National Bank of Pakistan Sports Complex
- Location: Street 5, Block 4, Clifton, Karachi, Pakistan
- Owner: National Bank of Pakistan
- Operator: National Bank of Pakistan
- Surface: Grass (cricket ground)
- Acreage: 5.5-acre (2.2 ha)

Construction
- Opened: 1998 (cricket ground) 2008 (sports complex)
- Architect: NESPAK

Tenant
- National Bank of Pakistan cricket team (formerly)

= National Bank of Pakistan Sports Complex =

Sport complex in Karachi, Pakistan

The National Bank of Pakistan Sports Complex, commonly shortened to NBP Sports Complex, is a multi-sport complex in Block 4 of Clifton, Karachi, Pakistan. Owned and operated by the National Bank of Pakistan, the 5.5 acre site contains a first-class cricket ground and academy as well as indoor facilities for racket sports, cue sports, swimming and physical training. Formerly, it was the home ground of National Bank of Pakistan cricket team.

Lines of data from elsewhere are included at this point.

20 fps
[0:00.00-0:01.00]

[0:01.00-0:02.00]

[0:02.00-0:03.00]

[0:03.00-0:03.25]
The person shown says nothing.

The complex is distinct from National Bank Stadium, the international cricket stadium formerly known as National Stadium, Karachi, whose naming rights were acquired by NBP in 2022.

==History==
NBP established its cricket team in 1954, added hockey and football teams by 1966 and created a dedicated sports department in 1974. The cricket ground at the present complex was in use by 1998. Its first recorded first-class fixture began on 29 November that year, when National Bank played Khan Research Laboratories in the 1998–99 Patron's Trophy. The venue was also staging national junior cricket by 2002.

The wider sports complex was built in 2008. The complex was an architectural project of National Engineering Services Pakistan.

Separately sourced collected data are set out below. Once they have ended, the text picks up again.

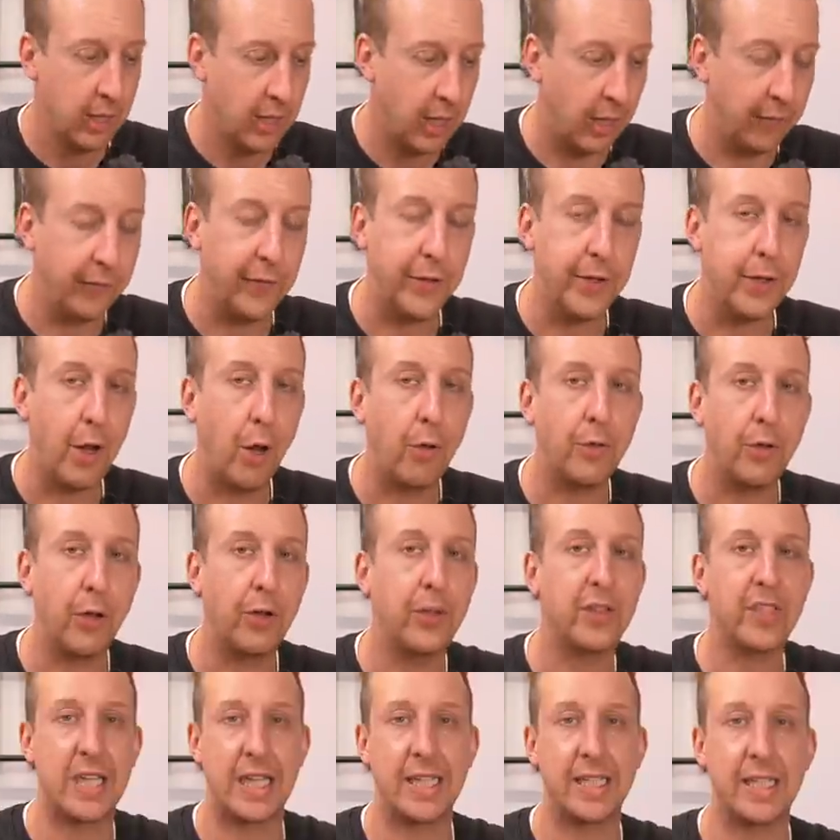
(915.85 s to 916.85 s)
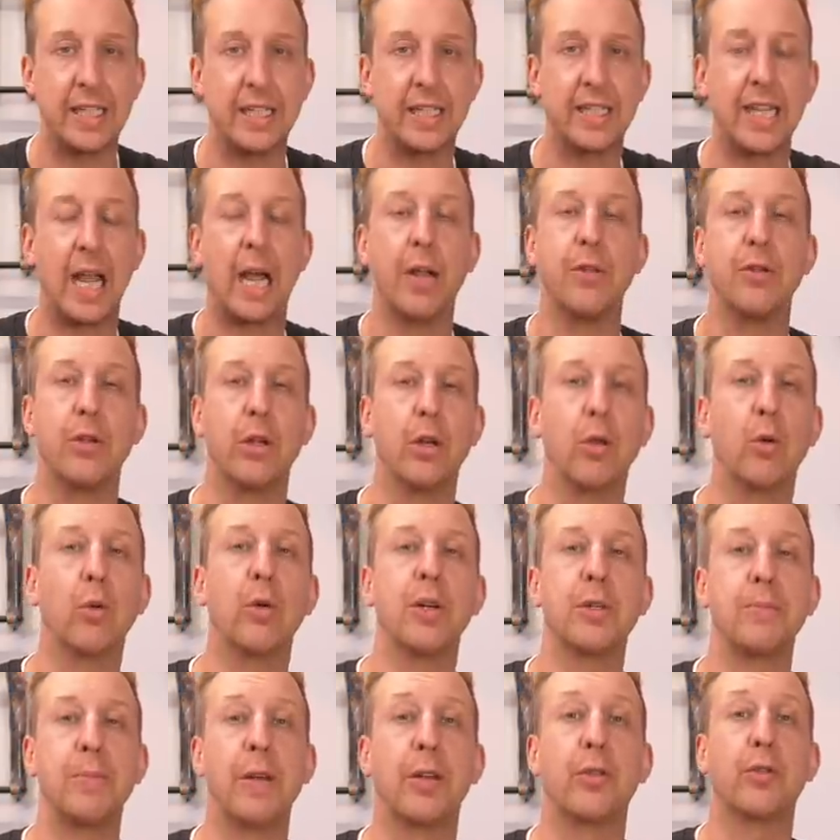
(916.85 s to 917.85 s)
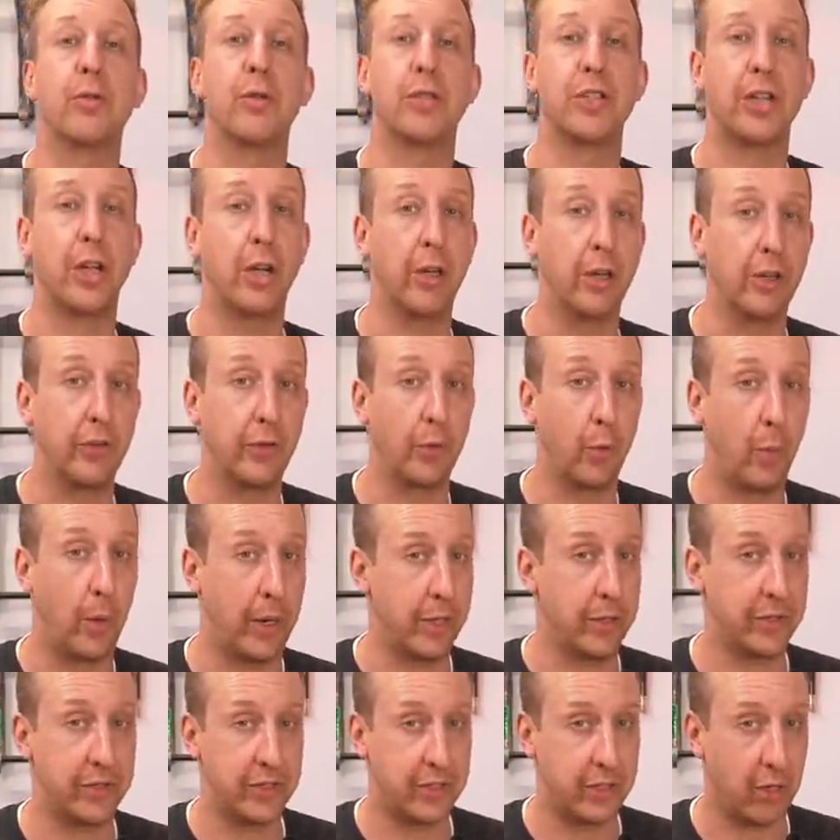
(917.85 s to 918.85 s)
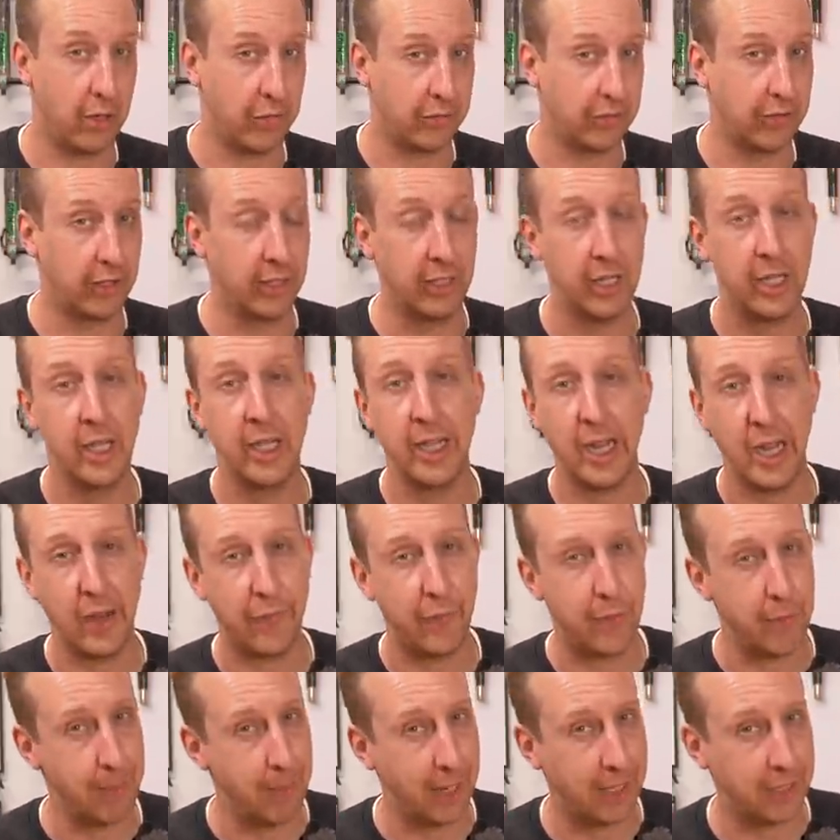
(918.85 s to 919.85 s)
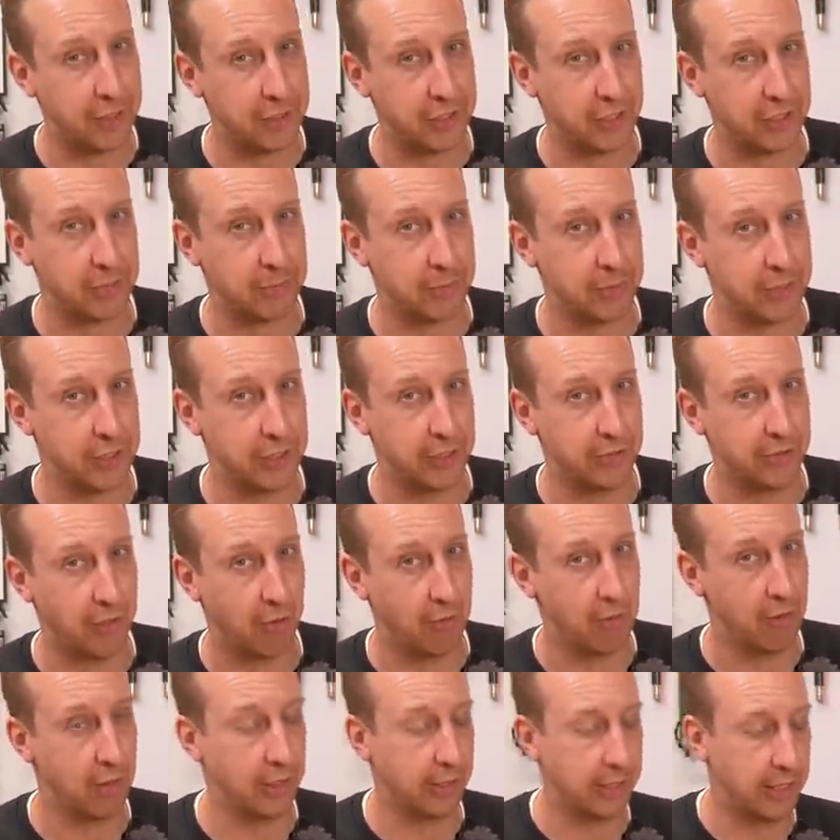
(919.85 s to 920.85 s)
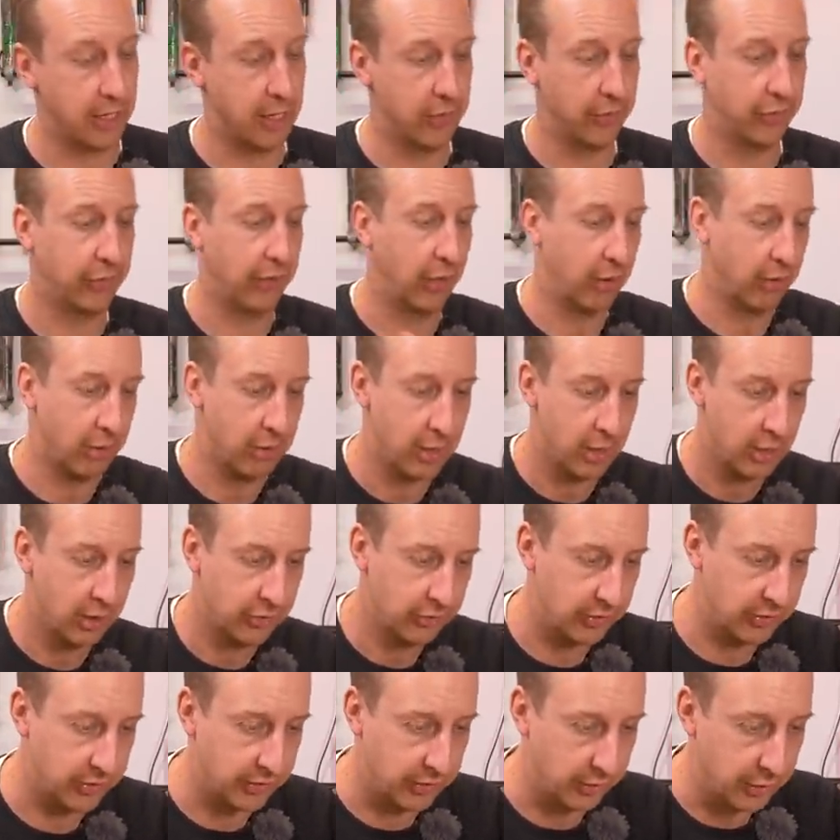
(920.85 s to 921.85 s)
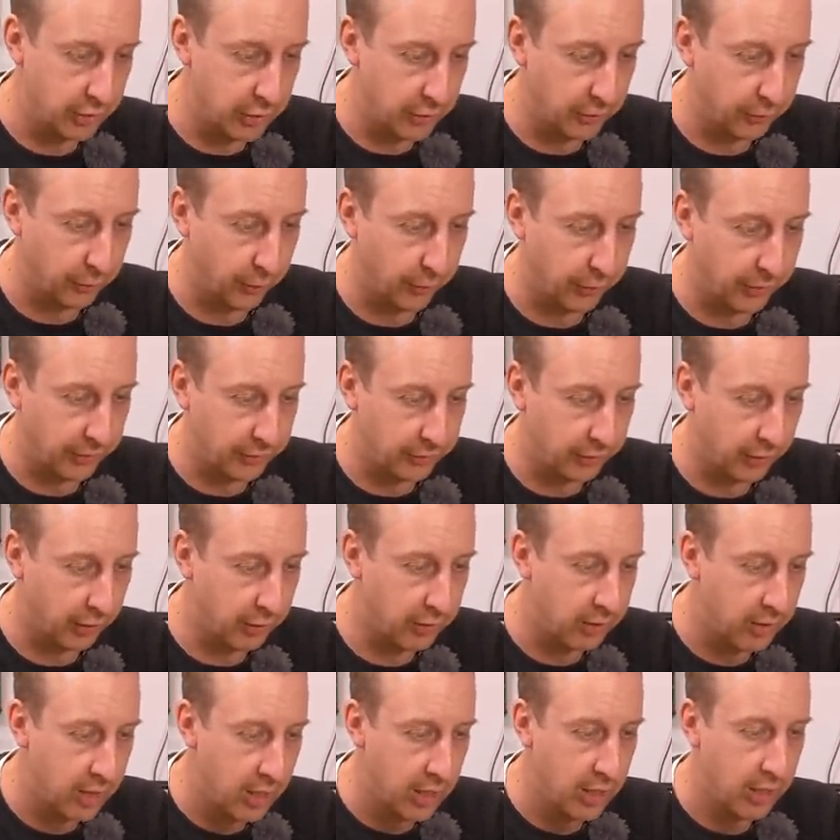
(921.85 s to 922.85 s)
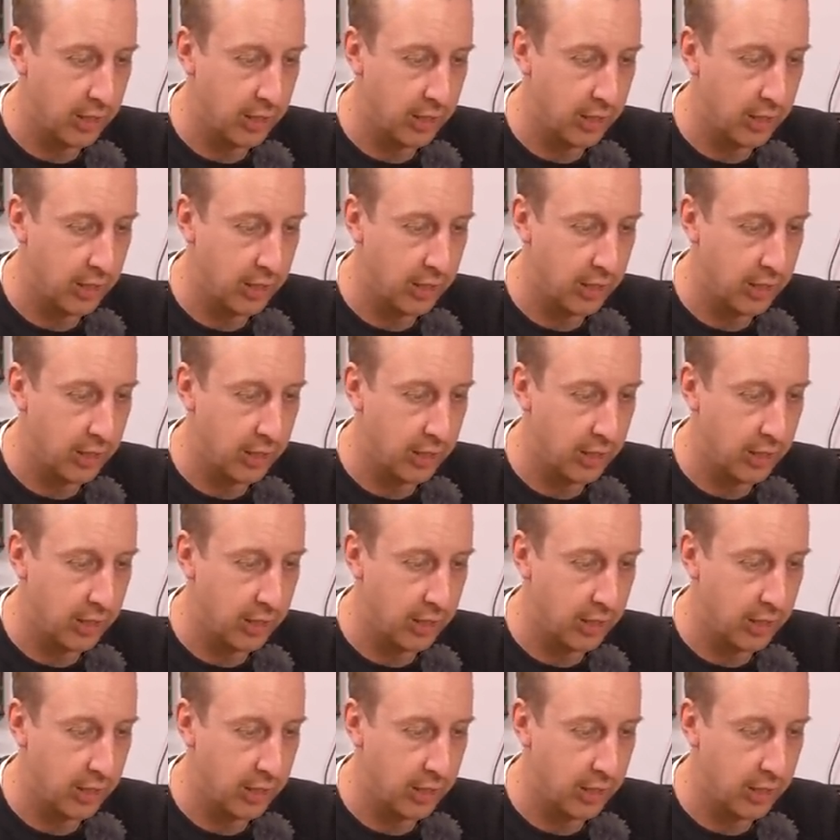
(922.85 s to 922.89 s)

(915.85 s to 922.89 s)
If you note those settings down, you'll always be able to return it to where you started if you make adjustments and you don't like it. So just a useful thing to do.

The ground has continued to stage development and domestic cricket. It was used for the Quaid-e-Azam Trophy in 2020–21 and for the first-class President's Trophy in 2025–26.

It has staged the NBP Ranking Snooker Championship by 2012 and subsequently hosted the 48th, 49th and 50th National Snooker Championships from 2024 through 2026. The complex also hosted the 2023 National Junior Badminton Championship, conducted by the Sindh Badminton Association and Pakistan Badminton Federation.

==Facilities==
Facilities at the complex include:

- NBP cricket ground
- two squash courts
- indoor tennis and badminton facilities
- indoor swimming pool
- snooker and billiards arena
- table-tennis hall
- fitness centre

The facilities are available on a membership or fee-paying basis to its employees and their families, local residents and the general public.